EXERCISE.
The lines to repeat are those below from the one containing "[00:03:21.93]" down to the one containing "[00:03:22.69]", both included; reproduce them exactly and nothing else.

DATASET EXTRACT.

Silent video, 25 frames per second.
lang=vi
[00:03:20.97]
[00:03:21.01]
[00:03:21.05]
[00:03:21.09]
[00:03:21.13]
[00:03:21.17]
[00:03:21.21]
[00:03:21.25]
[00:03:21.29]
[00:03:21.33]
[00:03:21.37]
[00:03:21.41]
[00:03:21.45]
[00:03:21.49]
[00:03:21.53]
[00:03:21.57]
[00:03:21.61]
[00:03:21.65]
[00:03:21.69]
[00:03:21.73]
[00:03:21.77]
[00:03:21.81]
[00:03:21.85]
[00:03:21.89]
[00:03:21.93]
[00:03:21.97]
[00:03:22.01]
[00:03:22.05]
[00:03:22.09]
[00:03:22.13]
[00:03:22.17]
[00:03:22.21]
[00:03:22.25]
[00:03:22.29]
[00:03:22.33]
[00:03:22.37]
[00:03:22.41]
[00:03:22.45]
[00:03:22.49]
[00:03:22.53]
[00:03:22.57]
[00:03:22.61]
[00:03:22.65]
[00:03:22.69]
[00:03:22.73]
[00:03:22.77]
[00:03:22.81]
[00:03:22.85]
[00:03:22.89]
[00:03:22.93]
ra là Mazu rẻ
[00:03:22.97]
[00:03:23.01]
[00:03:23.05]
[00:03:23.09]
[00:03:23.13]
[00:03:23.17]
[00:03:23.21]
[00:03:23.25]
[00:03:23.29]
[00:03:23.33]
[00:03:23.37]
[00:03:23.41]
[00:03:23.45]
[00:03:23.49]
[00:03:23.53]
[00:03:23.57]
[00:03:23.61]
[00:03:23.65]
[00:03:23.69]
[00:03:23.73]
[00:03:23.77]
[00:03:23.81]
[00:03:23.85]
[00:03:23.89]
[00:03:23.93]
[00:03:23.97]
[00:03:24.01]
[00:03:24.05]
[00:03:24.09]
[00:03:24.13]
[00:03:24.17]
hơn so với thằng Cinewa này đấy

ANSWER SPACE.
[00:03:21.93]
[00:03:21.97]
[00:03:22.01]
[00:03:22.05]
[00:03:22.09]
[00:03:22.13]
[00:03:22.17]
[00:03:22.21]
[00:03:22.25]
[00:03:22.29]
[00:03:22.33]
[00:03:22.37]
[00:03:22.41]
[00:03:22.45]
[00:03:22.49]
[00:03:22.53]
[00:03:22.57]
[00:03:22.61]
[00:03:22.65]
[00:03:22.69]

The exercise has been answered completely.